◆ Available records:

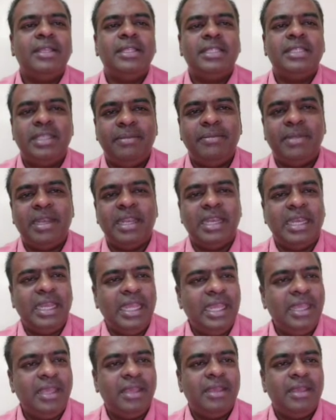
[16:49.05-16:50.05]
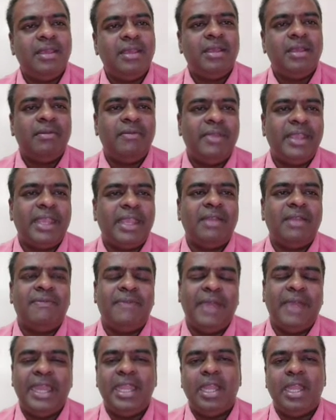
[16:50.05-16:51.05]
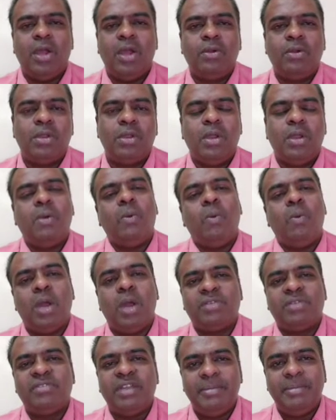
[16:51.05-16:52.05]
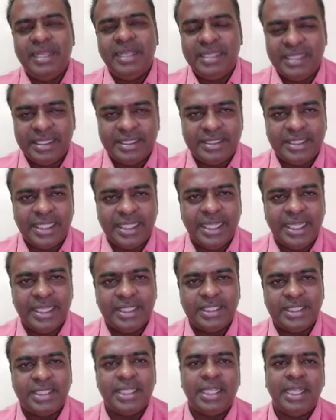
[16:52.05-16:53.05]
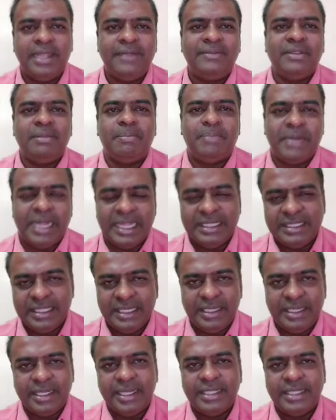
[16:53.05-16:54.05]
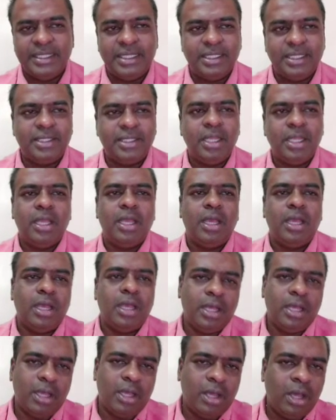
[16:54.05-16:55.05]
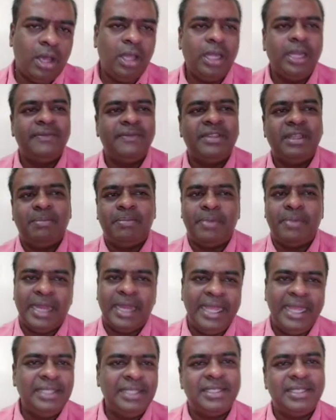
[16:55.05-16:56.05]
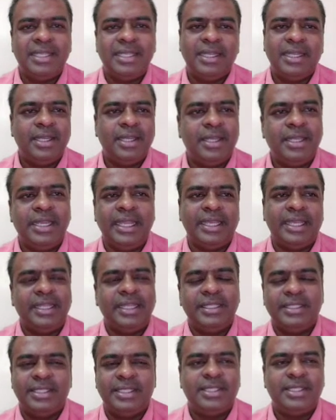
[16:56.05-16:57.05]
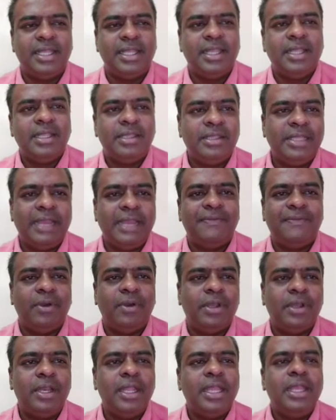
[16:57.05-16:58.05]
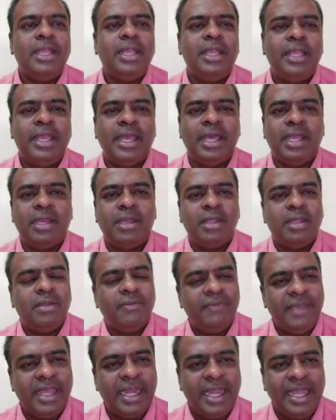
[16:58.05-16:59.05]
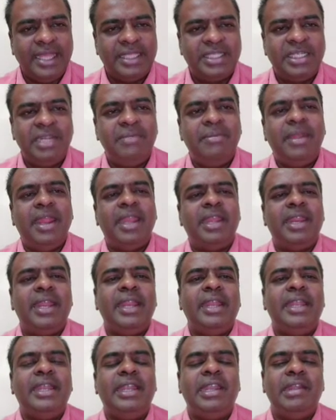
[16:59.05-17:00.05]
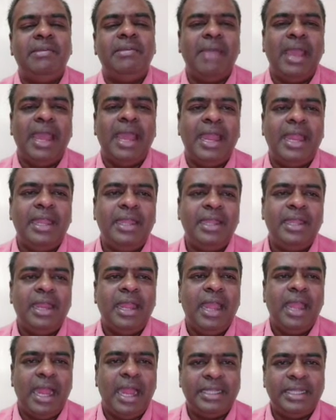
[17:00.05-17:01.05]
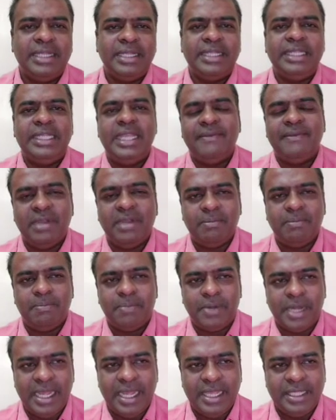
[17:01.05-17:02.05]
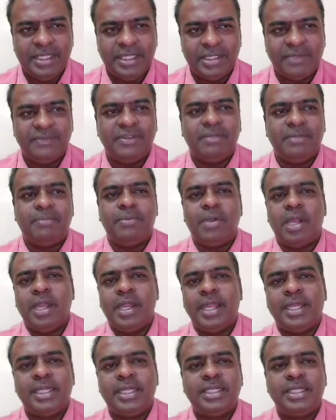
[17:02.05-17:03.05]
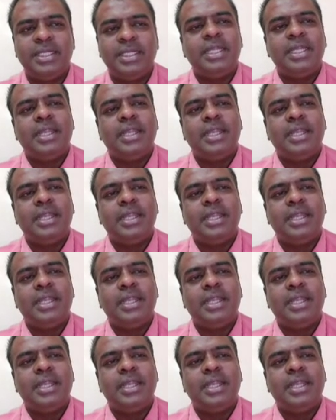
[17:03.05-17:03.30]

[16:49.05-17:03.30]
Similarly, we can find out what will be the sales if the price increases or if the price decreases. Therefore, here we are estimating demand at a given price of the product.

◆ Work request:
Pictures are to be left out, and the lines from the beginning of the records through the line with "[17:03.05-17:03.30]" are to be printed exactly, with nothing added.

◆ Exercise response:
[16:49.05-16:50.05]
[16:50.05-16:51.05]
[16:51.05-16:52.05]
[16:52.05-16:53.05]
[16:53.05-16:54.05]
[16:54.05-16:55.05]
[16:55.05-16:56.05]
[16:56.05-16:57.05]
[16:57.05-16:58.05]
[16:58.05-16:59.05]
[16:59.05-17:00.05]
[17:00.05-17:01.05]
[17:01.05-17:02.05]
[17:02.05-17:03.05]
[17:03.05-17:03.30]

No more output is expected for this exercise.